Together, the data-quality concern is now closed on six independent fronts:

Within-poll digit symmetry (AN-013)
Within-candidate denominator stability (AN-014)
Clean independent baseline (+0.93 pp; not zero-shifted)
Negative opponent coefficient (zero-sum sponsor effect, not noise)
Quality-proxy distribution + clean-subset β (AN-015)

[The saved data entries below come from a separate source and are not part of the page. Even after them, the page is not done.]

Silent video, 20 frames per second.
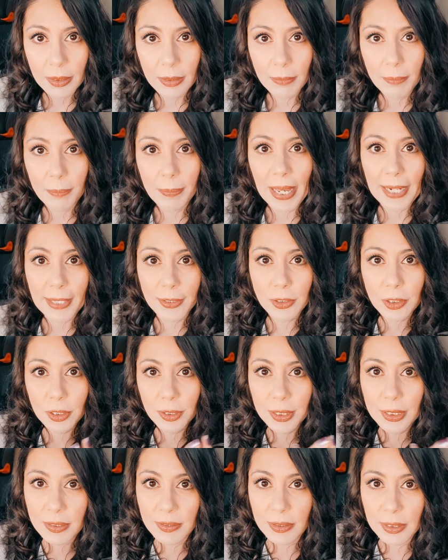Back to
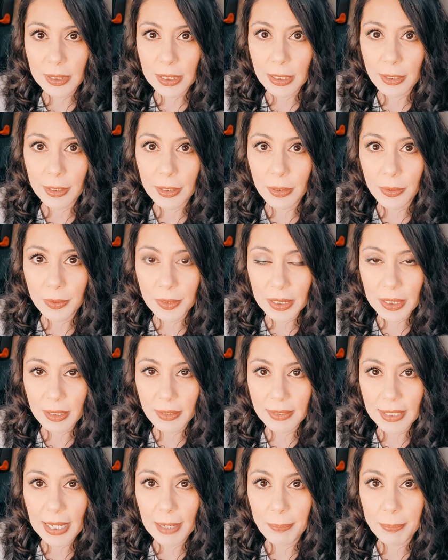the scenario and the
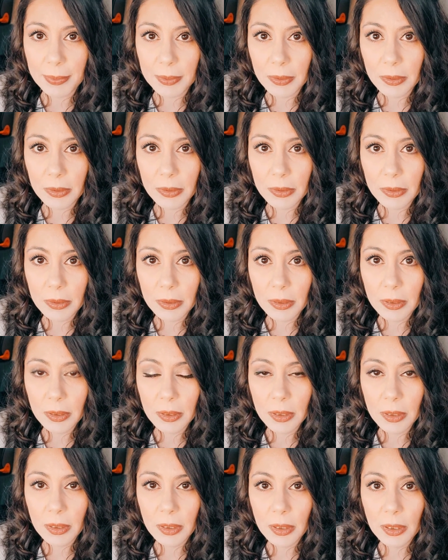example,
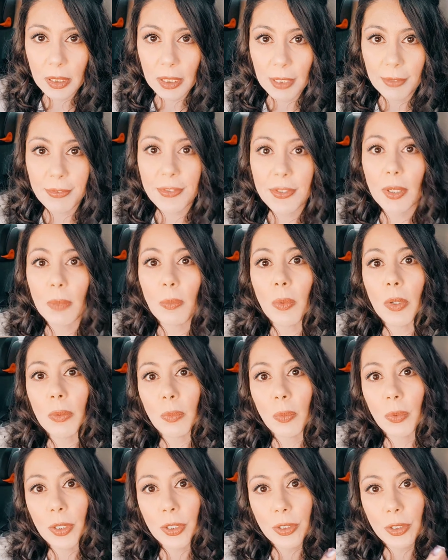if someone
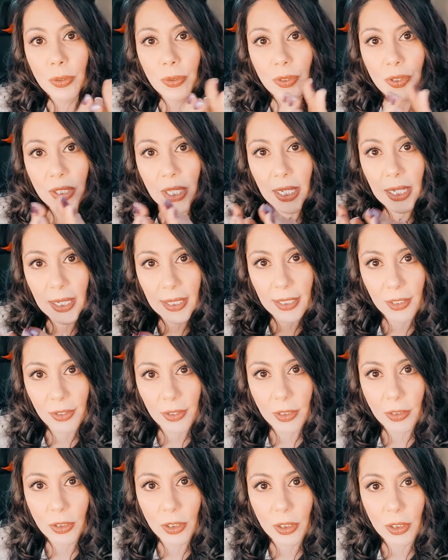were to say
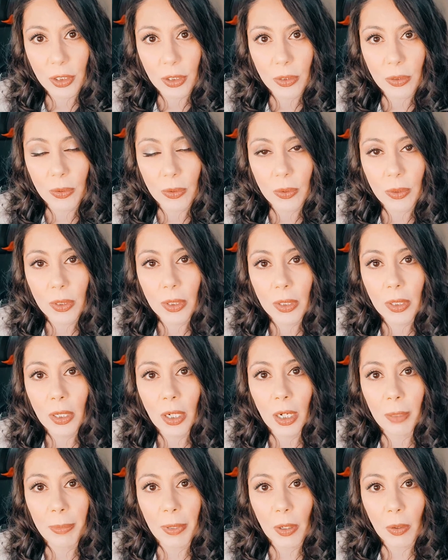anything to you
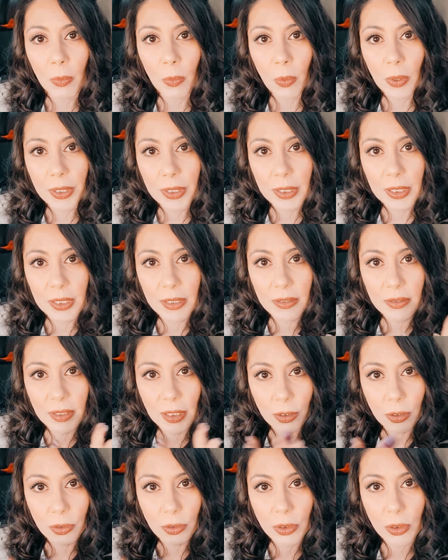about what it is
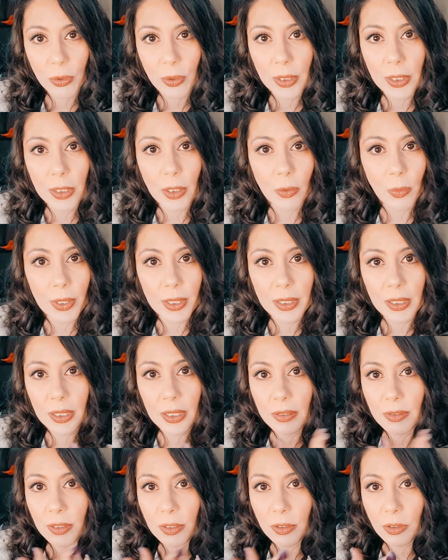that you're doing or what it
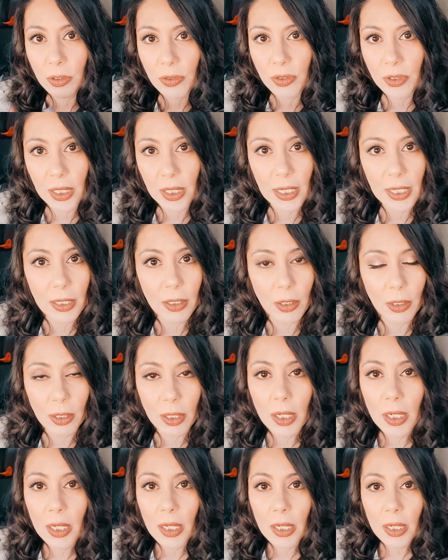is that you're saying, or
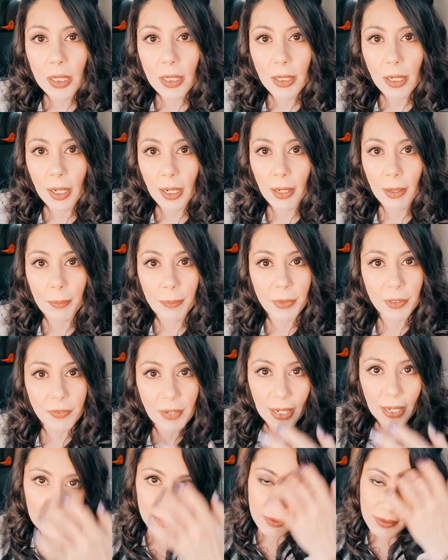
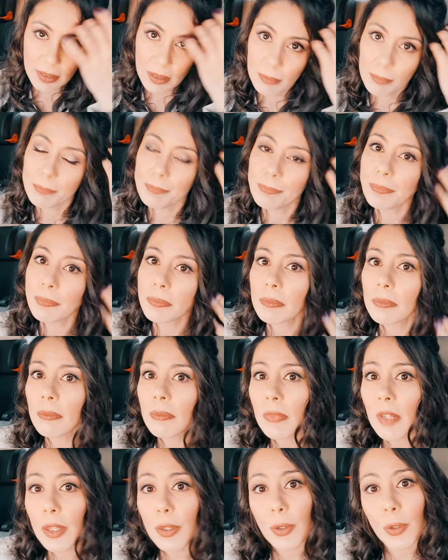provides
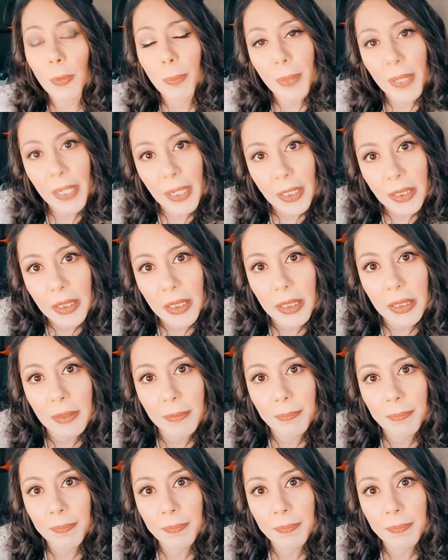their opinion,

Within-firm β heterogeneity (AN-016) — the 46-pp cross-firm spread is incompatible with a uniform extraction bias

Follow-ups

Customer-mix-sorting refresh (extension, high paper-value). AN-007 ran a cross-section regression of per-pollster β on candidate-share of customer mix using 11 institutes. AN-016 expands the per-firm β table to 31 firms with usable estimates. Refresh AN-007's slope with the larger sample; the relationship should be sharper and the SE tighter. Suggested edit: rerun source/analysis/pollster_customer_mix.py reading the AN-016 β table.

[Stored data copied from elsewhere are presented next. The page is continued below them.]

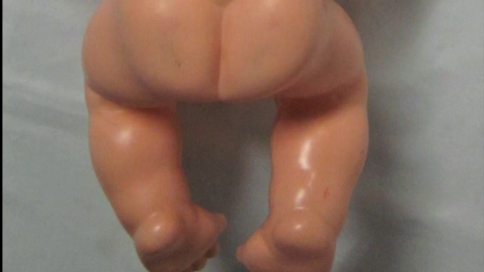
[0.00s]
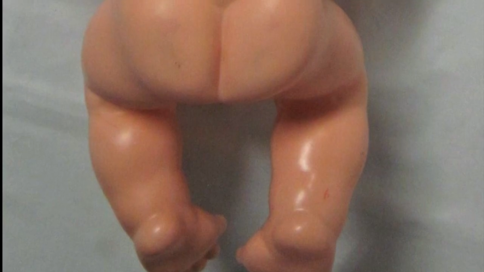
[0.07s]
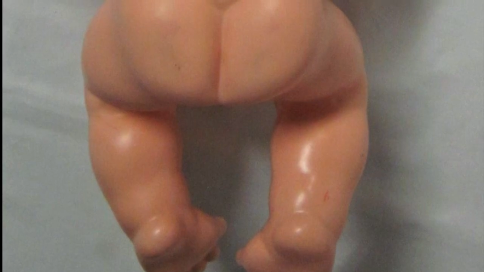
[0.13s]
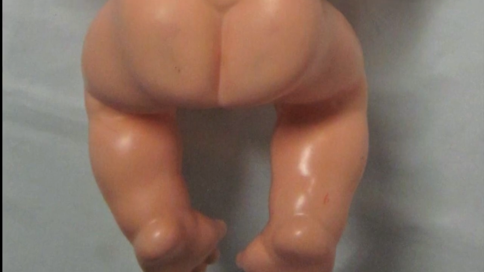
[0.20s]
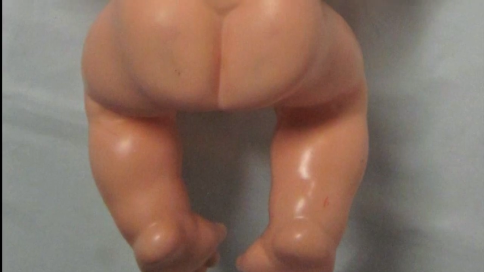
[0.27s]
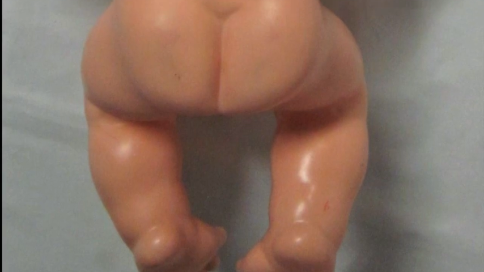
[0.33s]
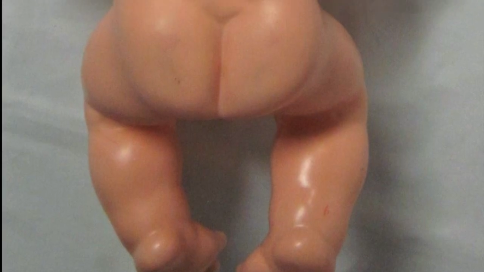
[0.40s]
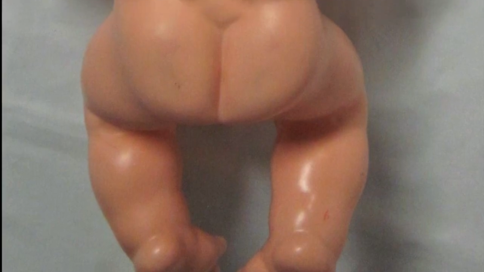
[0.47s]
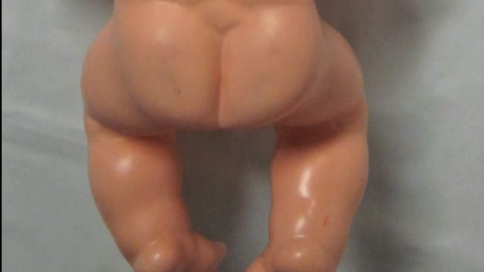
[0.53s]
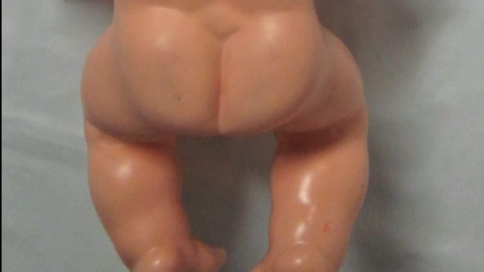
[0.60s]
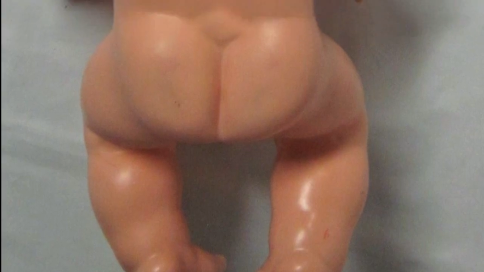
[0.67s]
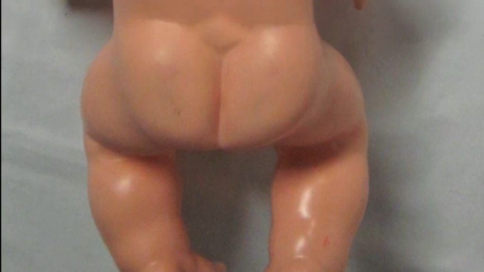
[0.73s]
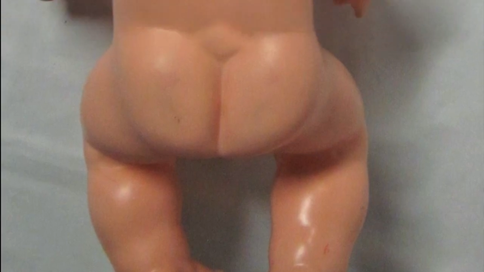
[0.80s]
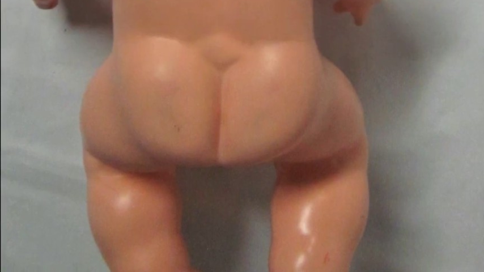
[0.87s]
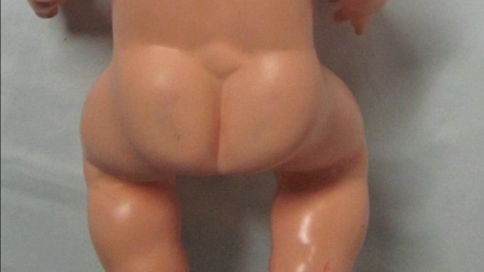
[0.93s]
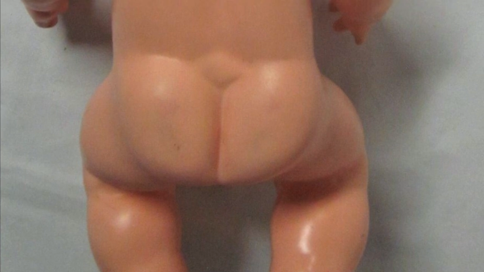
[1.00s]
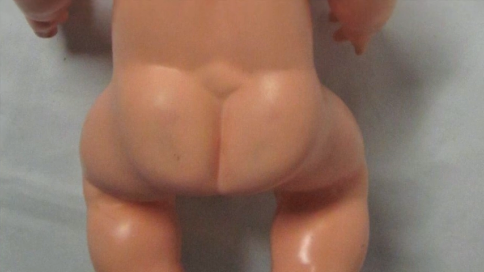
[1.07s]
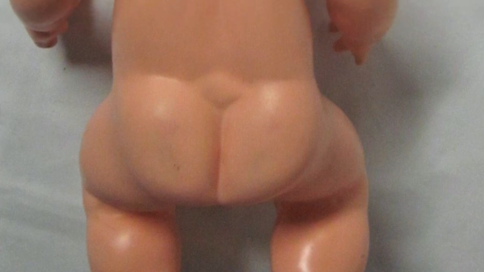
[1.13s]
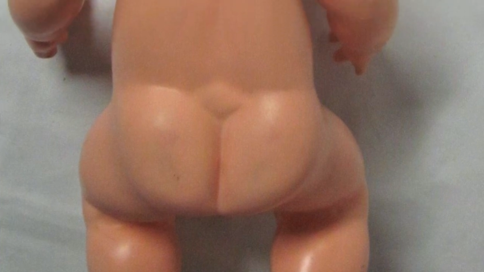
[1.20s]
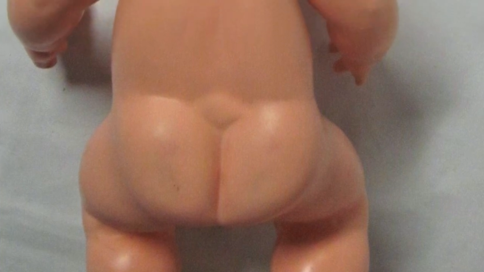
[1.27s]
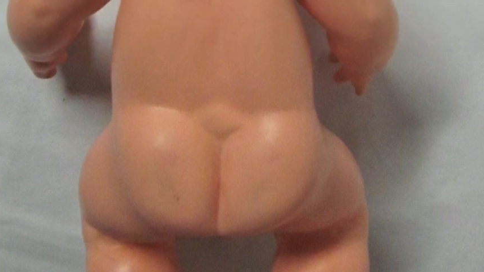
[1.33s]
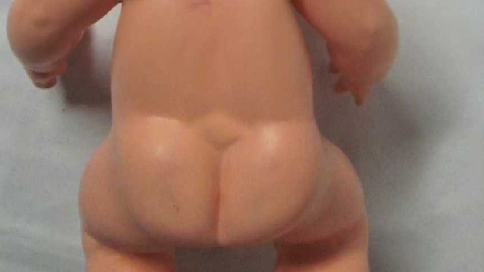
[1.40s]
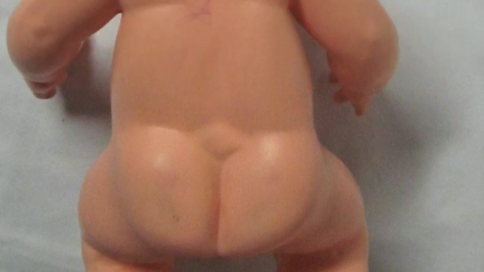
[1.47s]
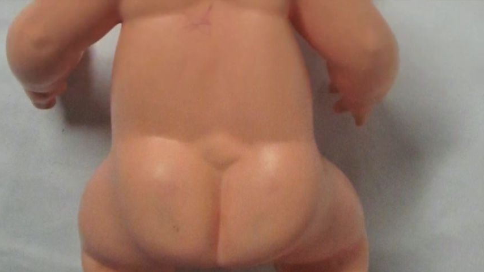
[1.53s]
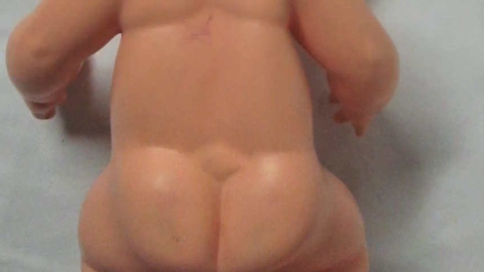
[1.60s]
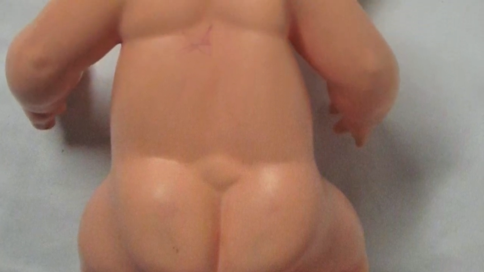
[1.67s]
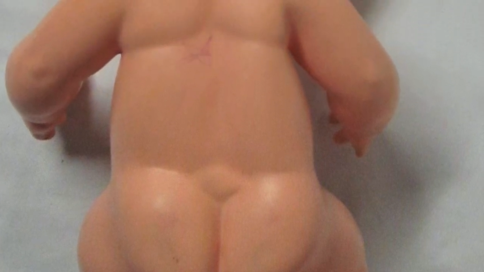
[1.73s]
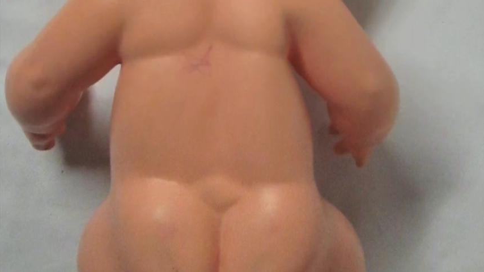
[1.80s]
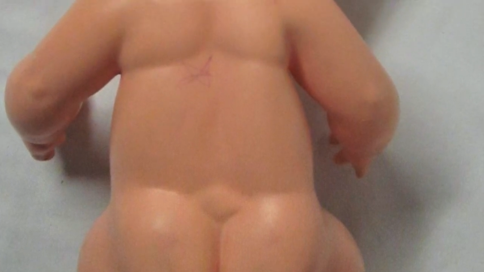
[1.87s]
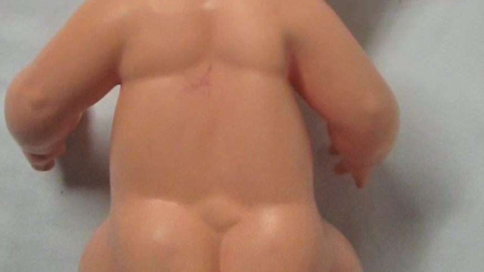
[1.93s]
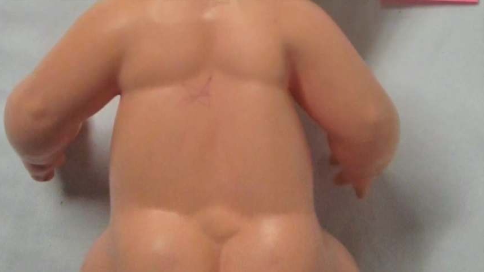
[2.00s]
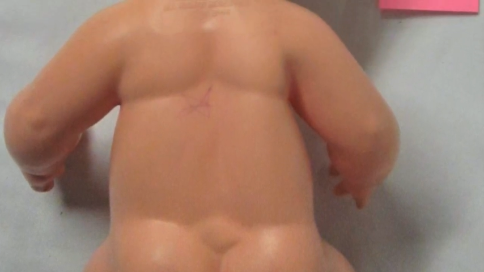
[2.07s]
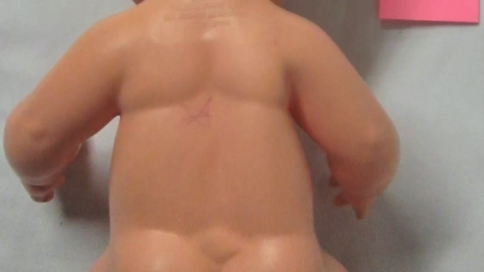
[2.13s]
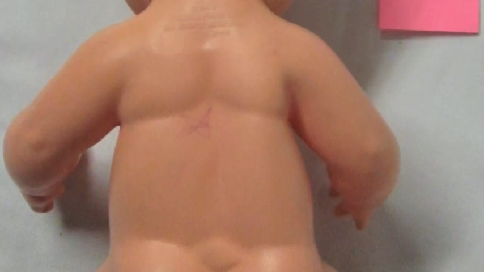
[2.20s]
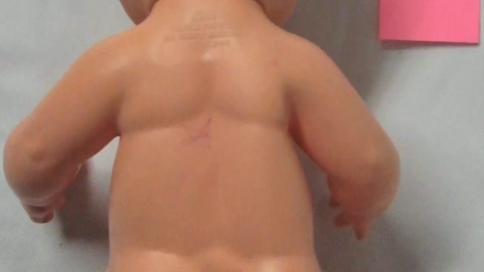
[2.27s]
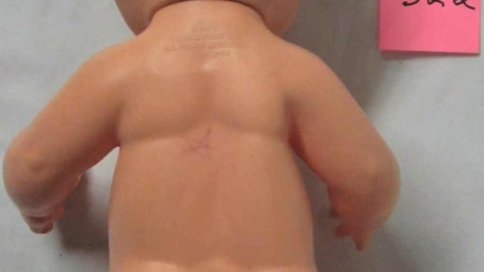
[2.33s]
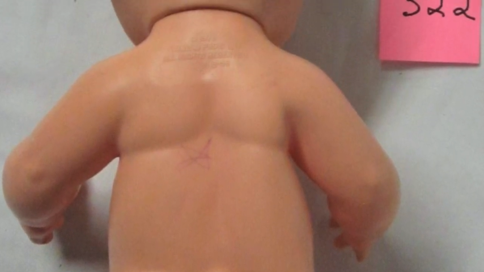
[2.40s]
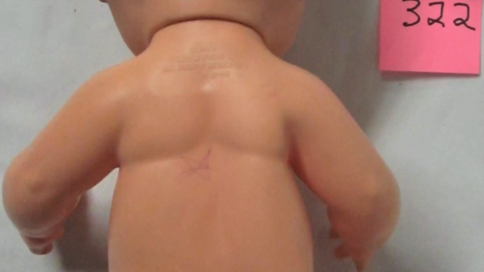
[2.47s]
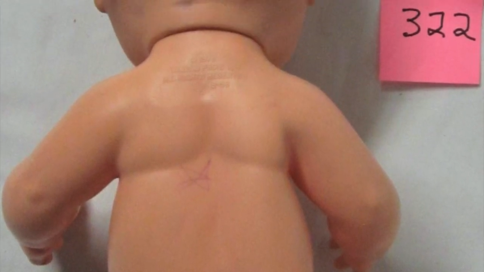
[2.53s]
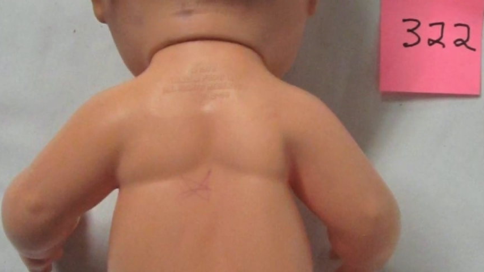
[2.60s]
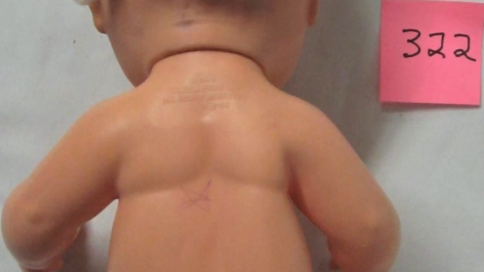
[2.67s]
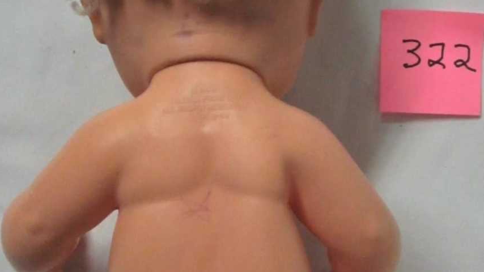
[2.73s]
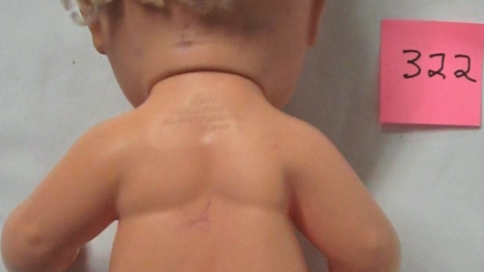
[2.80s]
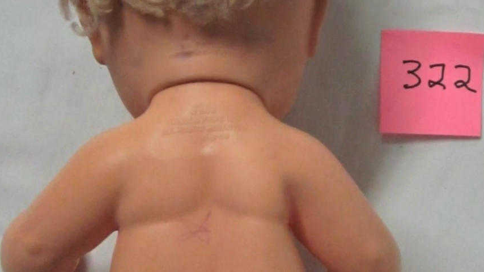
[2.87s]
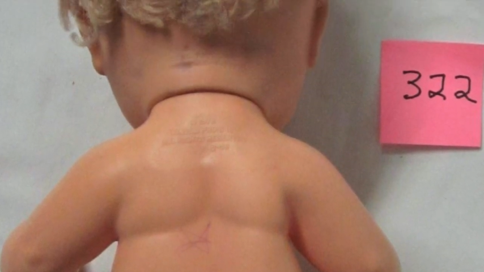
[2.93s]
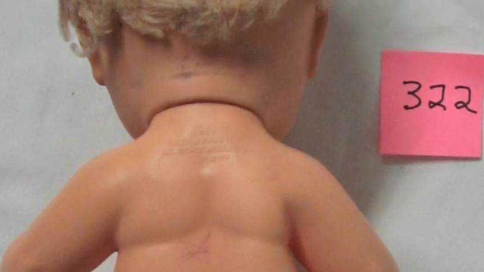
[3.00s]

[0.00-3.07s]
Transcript: No face is visible, so there are no lips to read.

Industry-segmentation framing for the paper note (blind spot, high paper-value). The β = sd 10.3 cross-firm dispersion is a substantive finding the headline number obscures. The paper note's framing should explicitly distinguish the average effect (+7.85) from the dramatic between-firm dispersion. The implied policy reading shifts from "polling industry has a bias problem" to "polling industry is segmented; the bias problem lives in a subset of niche firms." Suggested footnote: cite AN-016 §Results and the forest plot.
Hand-validation prioritization (refinement of the queued TODO). The hand-validation TODO should prioritize sampling polls from the high-β firms (METHODUS, CAMARGO, INTENÇÃO, RADAR) — if those firms' sponsored-poll PDFs do look qualitatively different, that would be an interesting finding. Conversely, sampling from CENSUS / IIP / Verita where β ≈ 0 would confirm extraction is working as expected on the big firms.
Heterogeneity by firm size (extension). AN-016 shows large firms have low β. Formal test: regress per-firm β on log(n_polls_total). If a clean monotone relationship exists, it's a reportable "size as discipline" finding.